Data for analysis below:

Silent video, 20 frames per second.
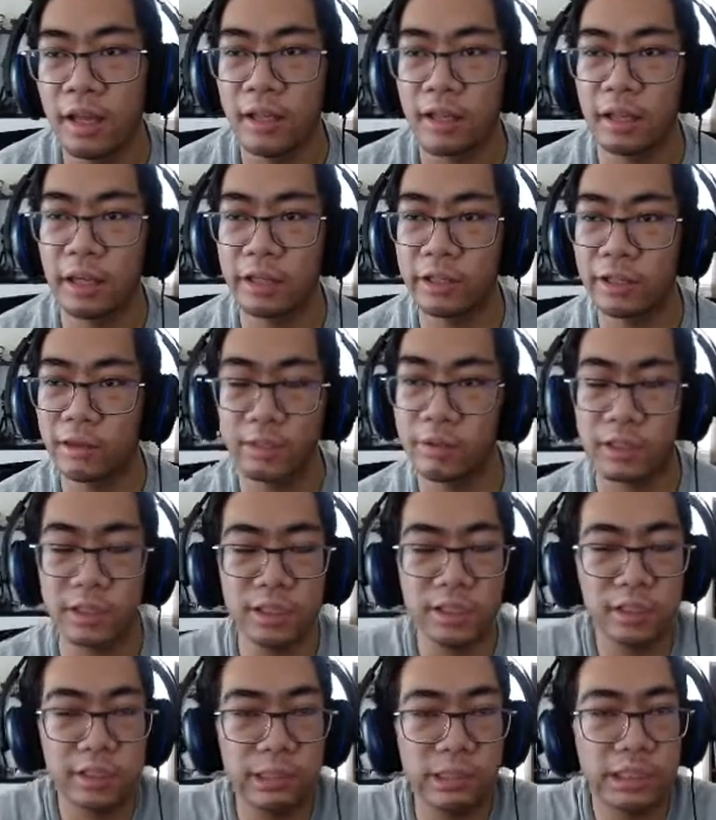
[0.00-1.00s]
Like
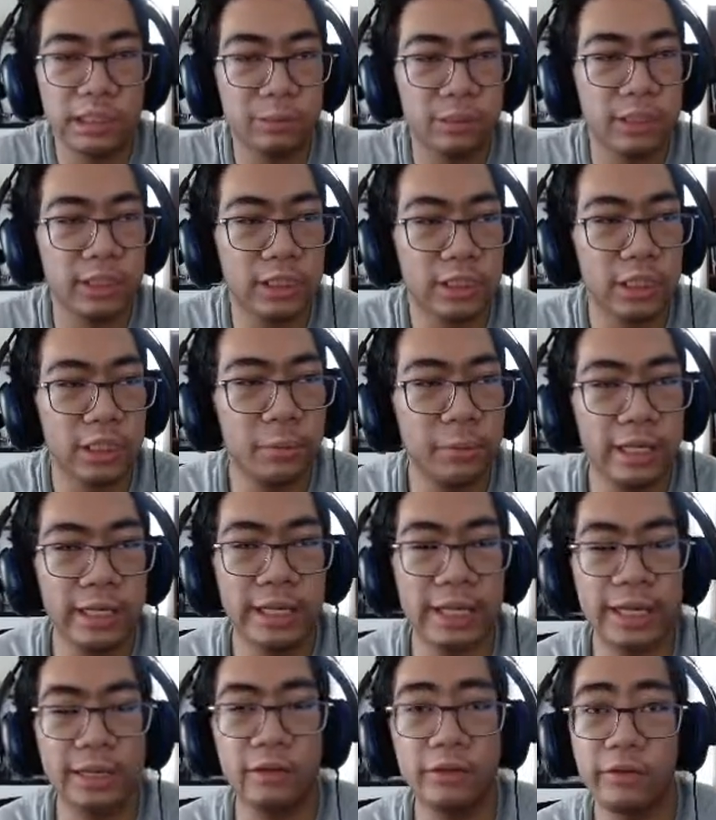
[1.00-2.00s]
there's been so
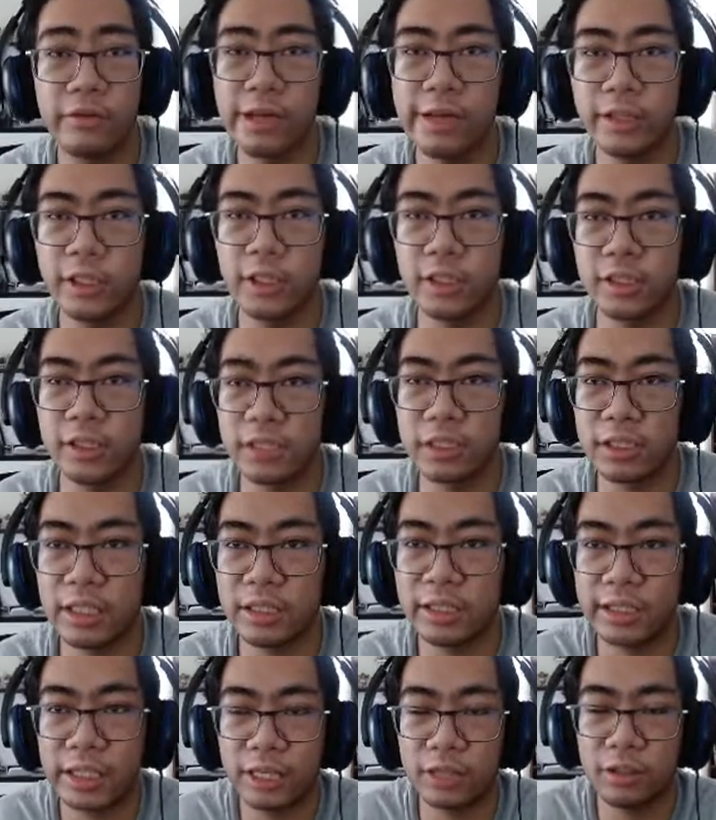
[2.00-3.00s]
many innovations
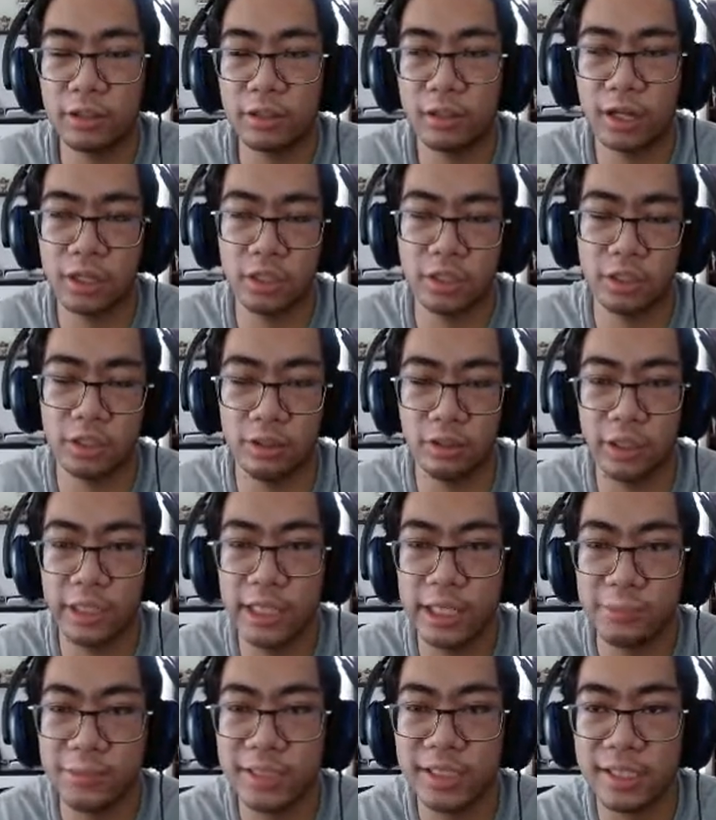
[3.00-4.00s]
and technological
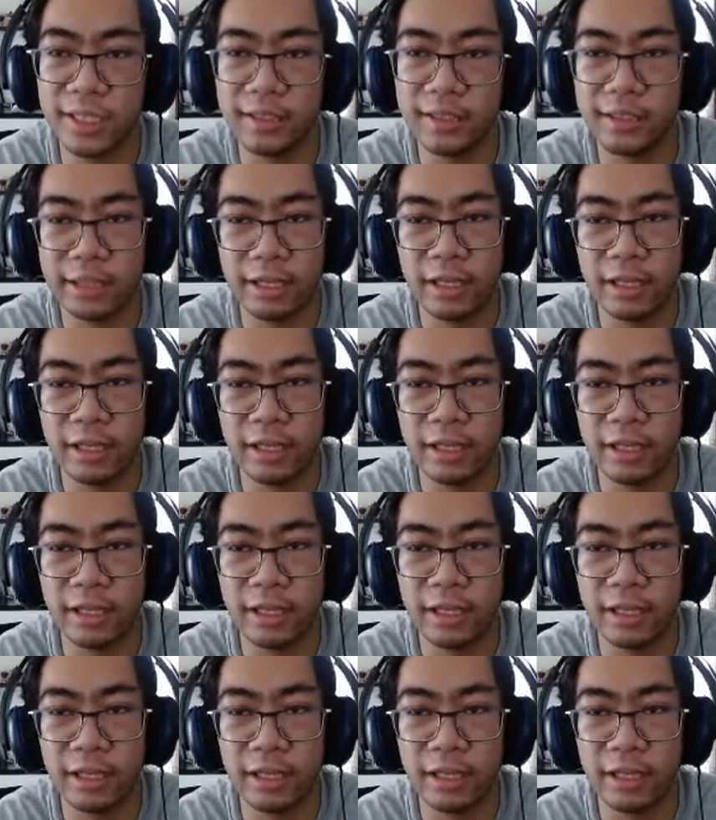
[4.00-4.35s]
leaps in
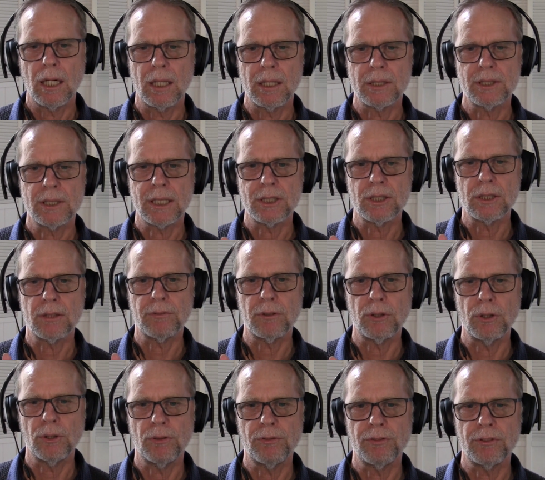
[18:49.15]
a sense of
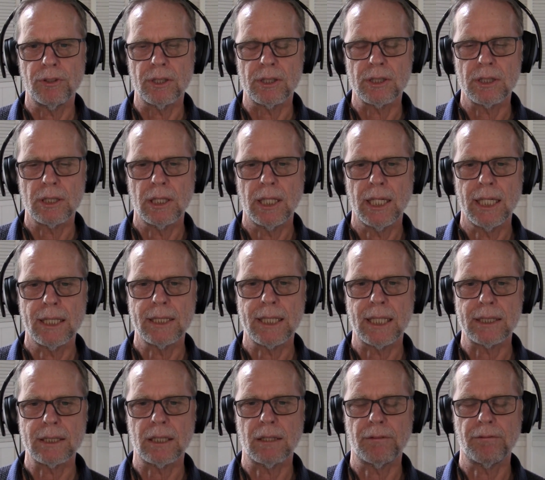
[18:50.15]
aloofness.
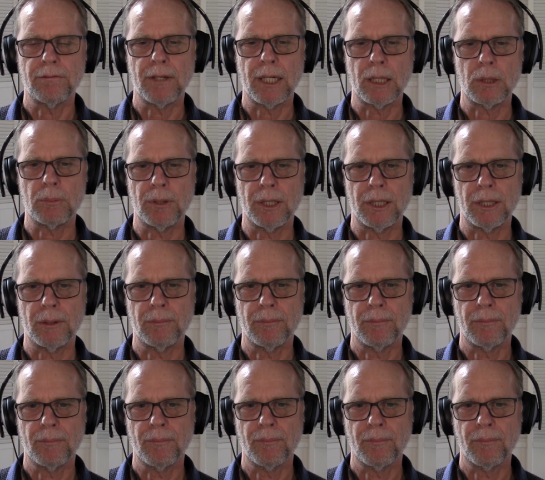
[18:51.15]
It doesn't affect me.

End of Data for analysis.

# [Exercise goal]
For this exercise, return the material word for word and drop each image.

# [Output for this exercise]
Silent video, 20 frames per second.
[0.00-1.00s]
Like
[1.00-2.00s]
there's been so
[2.00-3.00s]
many innovations
[3.00-4.00s]
and technological
[4.00-4.35s]
leaps in
[18:49.15]
a sense of
[18:50.15]
aloofness.
[18:51.15]
It doesn't affect me.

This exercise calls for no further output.